**WHAT NEEDS TO BE DONE**
A precise reproduction of every record below is needed, minus the pictures.

**DATASET EXTRACT**
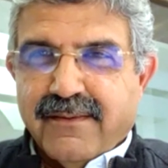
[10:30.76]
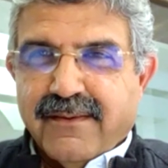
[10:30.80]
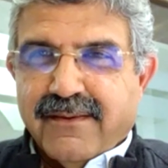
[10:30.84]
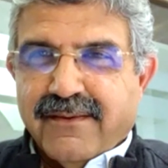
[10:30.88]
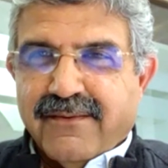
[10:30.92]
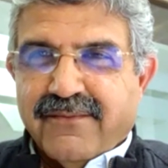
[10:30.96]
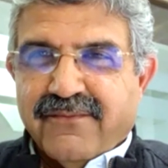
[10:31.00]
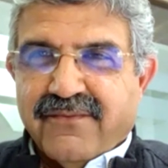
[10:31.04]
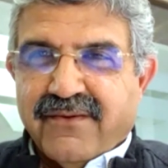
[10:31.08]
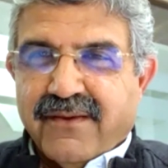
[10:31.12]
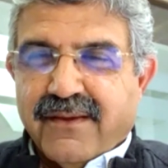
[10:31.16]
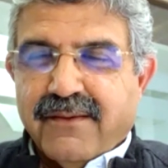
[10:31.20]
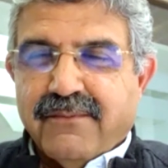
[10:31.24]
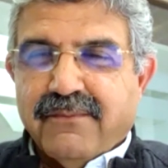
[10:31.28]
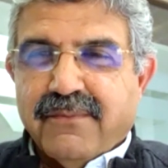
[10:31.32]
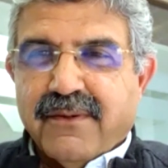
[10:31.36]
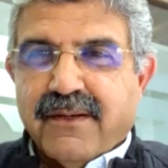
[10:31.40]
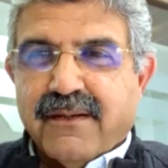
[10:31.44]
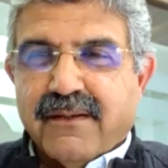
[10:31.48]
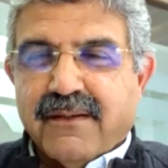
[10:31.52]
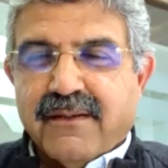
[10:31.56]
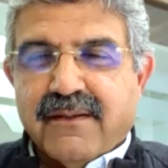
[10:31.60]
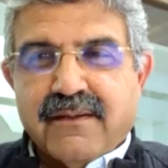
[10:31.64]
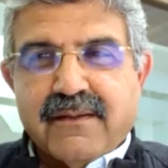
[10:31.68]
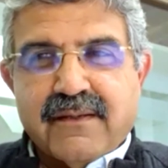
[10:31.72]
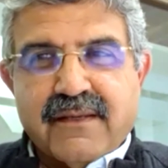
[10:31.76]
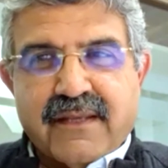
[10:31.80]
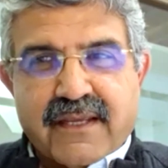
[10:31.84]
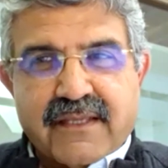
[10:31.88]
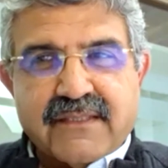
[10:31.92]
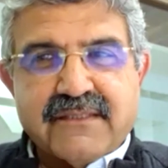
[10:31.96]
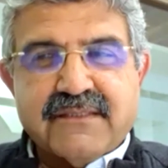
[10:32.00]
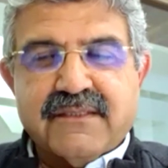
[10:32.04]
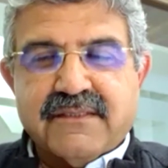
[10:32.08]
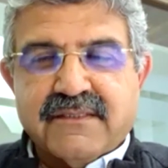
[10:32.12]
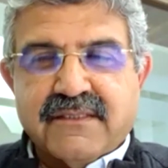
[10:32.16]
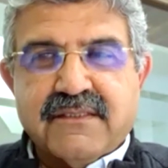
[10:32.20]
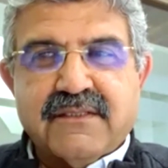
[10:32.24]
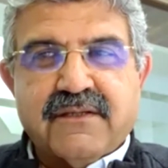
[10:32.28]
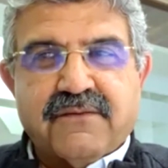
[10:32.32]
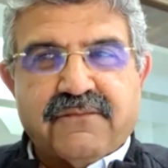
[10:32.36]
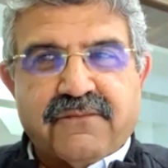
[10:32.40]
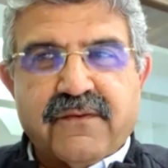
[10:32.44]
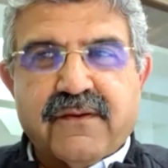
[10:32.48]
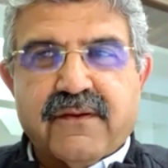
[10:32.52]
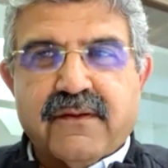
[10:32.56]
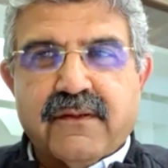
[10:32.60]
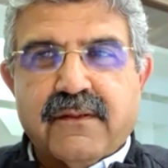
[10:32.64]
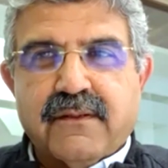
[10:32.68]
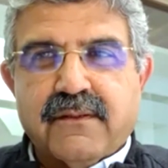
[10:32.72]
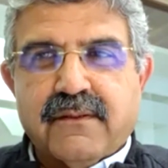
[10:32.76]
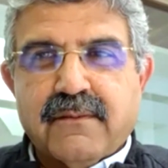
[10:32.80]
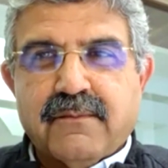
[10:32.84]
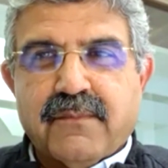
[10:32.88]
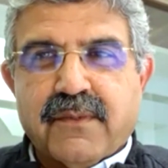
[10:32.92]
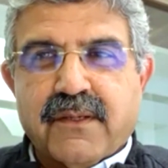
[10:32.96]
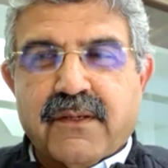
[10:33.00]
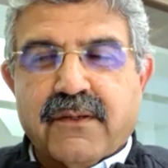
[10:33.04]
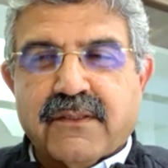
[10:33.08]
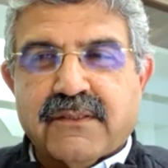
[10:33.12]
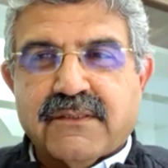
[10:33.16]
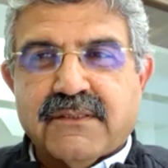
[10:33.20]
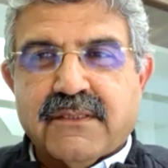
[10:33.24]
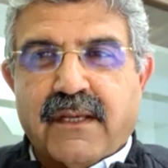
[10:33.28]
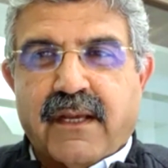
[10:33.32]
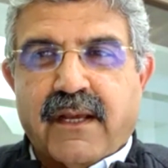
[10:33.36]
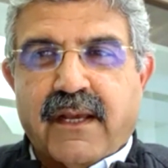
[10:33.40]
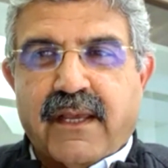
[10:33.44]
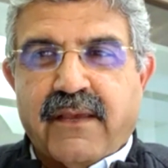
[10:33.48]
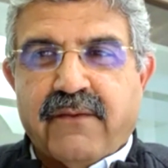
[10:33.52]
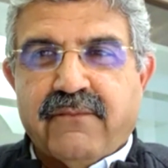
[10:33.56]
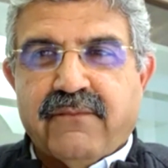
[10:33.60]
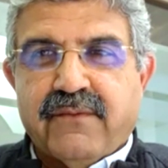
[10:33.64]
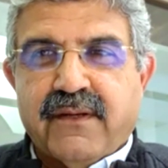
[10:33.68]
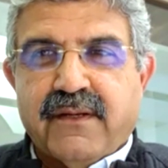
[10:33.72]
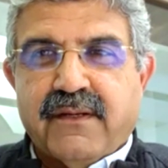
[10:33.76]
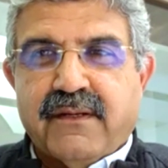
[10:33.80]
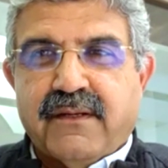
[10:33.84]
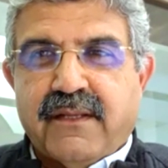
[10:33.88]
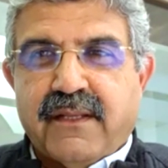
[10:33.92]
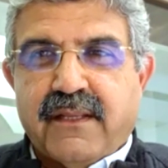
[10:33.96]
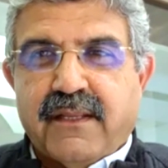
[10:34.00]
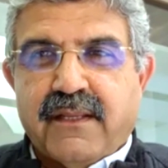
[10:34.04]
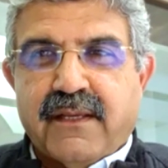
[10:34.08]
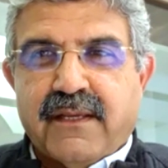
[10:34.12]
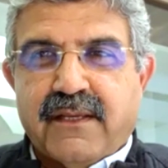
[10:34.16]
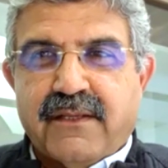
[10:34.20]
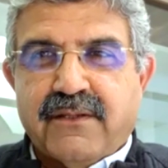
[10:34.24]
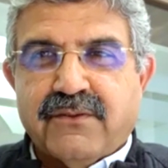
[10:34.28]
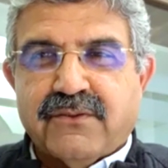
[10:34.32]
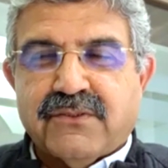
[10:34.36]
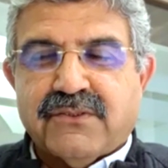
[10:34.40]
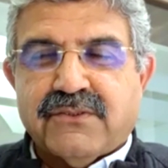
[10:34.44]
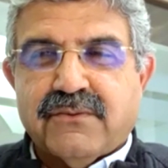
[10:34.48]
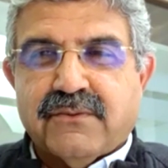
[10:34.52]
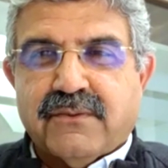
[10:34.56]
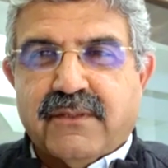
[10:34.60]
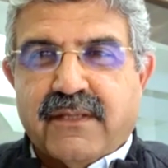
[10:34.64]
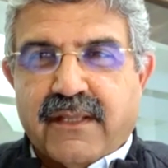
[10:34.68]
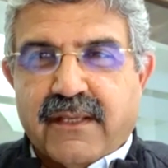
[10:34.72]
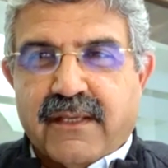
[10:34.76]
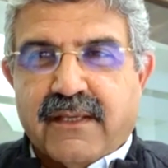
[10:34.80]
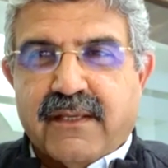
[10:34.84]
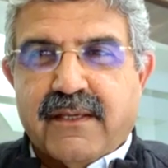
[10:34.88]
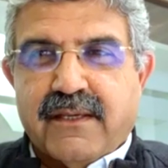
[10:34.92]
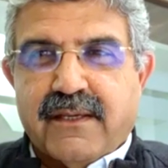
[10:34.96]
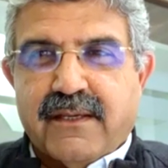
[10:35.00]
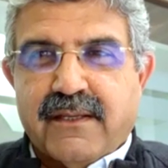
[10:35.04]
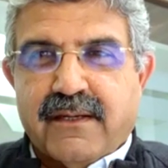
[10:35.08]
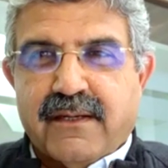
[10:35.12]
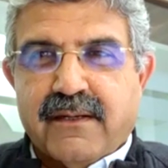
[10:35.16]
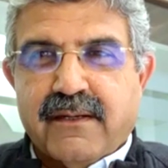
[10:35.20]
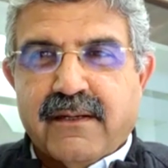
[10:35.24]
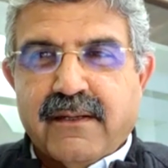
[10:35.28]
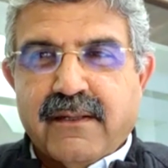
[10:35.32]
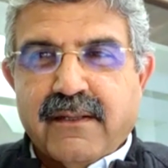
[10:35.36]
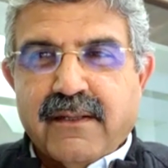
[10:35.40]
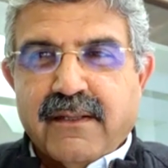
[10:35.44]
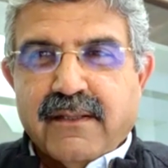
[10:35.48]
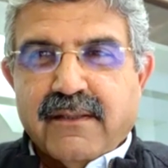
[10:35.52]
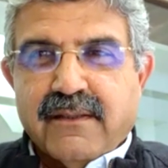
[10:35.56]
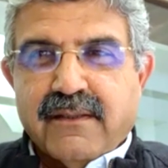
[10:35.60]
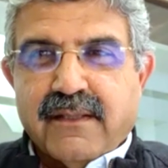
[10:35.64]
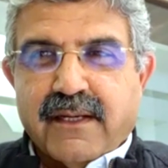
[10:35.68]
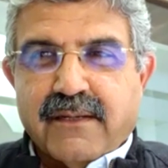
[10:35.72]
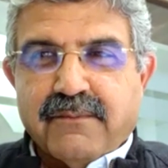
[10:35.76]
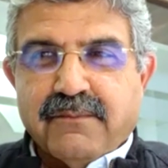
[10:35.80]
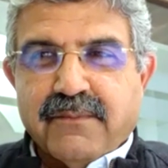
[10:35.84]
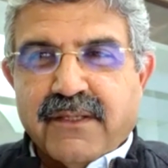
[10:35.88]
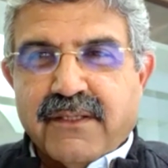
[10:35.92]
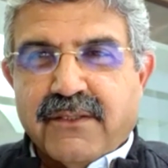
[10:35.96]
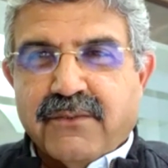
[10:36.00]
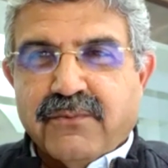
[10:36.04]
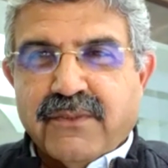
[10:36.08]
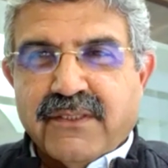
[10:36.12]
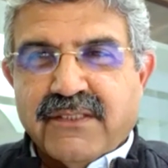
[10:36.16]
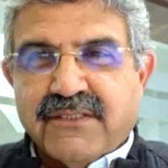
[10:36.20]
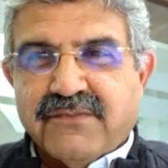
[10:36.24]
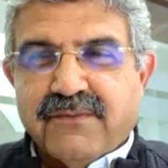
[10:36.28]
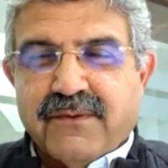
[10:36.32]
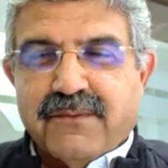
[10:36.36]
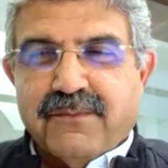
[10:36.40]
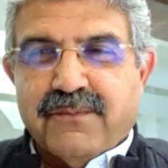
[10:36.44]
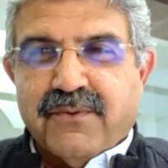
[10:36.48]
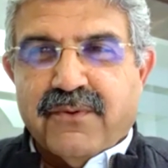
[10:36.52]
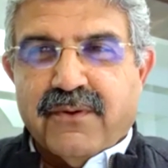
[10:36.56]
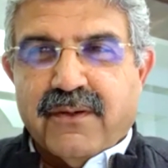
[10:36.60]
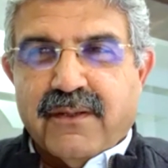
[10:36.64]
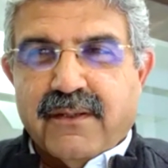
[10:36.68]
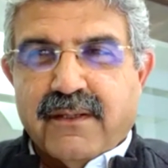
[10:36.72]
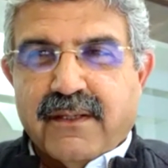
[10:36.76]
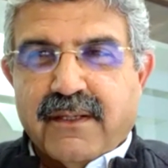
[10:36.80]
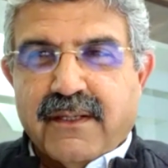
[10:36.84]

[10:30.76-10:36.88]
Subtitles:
way. But yes, it's difficult because every day I used to take care that my twins were born.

**RESPONSE AREA**
[10:30.76]
[10:30.80]
[10:30.84]
[10:30.88]
[10:30.92]
[10:30.96]
[10:31.00]
[10:31.04]
[10:31.08]
[10:31.12]
[10:31.16]
[10:31.20]
[10:31.24]
[10:31.28]
[10:31.32]
[10:31.36]
[10:31.40]
[10:31.44]
[10:31.48]
[10:31.52]
[10:31.56]
[10:31.60]
[10:31.64]
[10:31.68]
[10:31.72]
[10:31.76]
[10:31.80]
[10:31.84]
[10:31.88]
[10:31.92]
[10:31.96]
[10:32.00]
[10:32.04]
[10:32.08]
[10:32.12]
[10:32.16]
[10:32.20]
[10:32.24]
[10:32.28]
[10:32.32]
[10:32.36]
[10:32.40]
[10:32.44]
[10:32.48]
[10:32.52]
[10:32.56]
[10:32.60]
[10:32.64]
[10:32.68]
[10:32.72]
[10:32.76]
[10:32.80]
[10:32.84]
[10:32.88]
[10:32.92]
[10:32.96]
[10:33.00]
[10:33.04]
[10:33.08]
[10:33.12]
[10:33.16]
[10:33.20]
[10:33.24]
[10:33.28]
[10:33.32]
[10:33.36]
[10:33.40]
[10:33.44]
[10:33.48]
[10:33.52]
[10:33.56]
[10:33.60]
[10:33.64]
[10:33.68]
[10:33.72]
[10:33.76]
[10:33.80]
[10:33.84]
[10:33.88]
[10:33.92]
[10:33.96]
[10:34.00]
[10:34.04]
[10:34.08]
[10:34.12]
[10:34.16]
[10:34.20]
[10:34.24]
[10:34.28]
[10:34.32]
[10:34.36]
[10:34.40]
[10:34.44]
[10:34.48]
[10:34.52]
[10:34.56]
[10:34.60]
[10:34.64]
[10:34.68]
[10:34.72]
[10:34.76]
[10:34.80]
[10:34.84]
[10:34.88]
[10:34.92]
[10:34.96]
[10:35.00]
[10:35.04]
[10:35.08]
[10:35.12]
[10:35.16]
[10:35.20]
[10:35.24]
[10:35.28]
[10:35.32]
[10:35.36]
[10:35.40]
[10:35.44]
[10:35.48]
[10:35.52]
[10:35.56]
[10:35.60]
[10:35.64]
[10:35.68]
[10:35.72]
[10:35.76]
[10:35.80]
[10:35.84]
[10:35.88]
[10:35.92]
[10:35.96]
[10:36.00]
[10:36.04]
[10:36.08]
[10:36.12]
[10:36.16]
[10:36.20]
[10:36.24]
[10:36.28]
[10:36.32]
[10:36.36]
[10:36.40]
[10:36.44]
[10:36.48]
[10:36.52]
[10:36.56]
[10:36.60]
[10:36.64]
[10:36.68]
[10:36.72]
[10:36.76]
[10:36.80]
[10:36.84]

[10:30.76-10:36.88]
Subtitles:
way. But yes, it's difficult because every day I used to take care that my twins were born.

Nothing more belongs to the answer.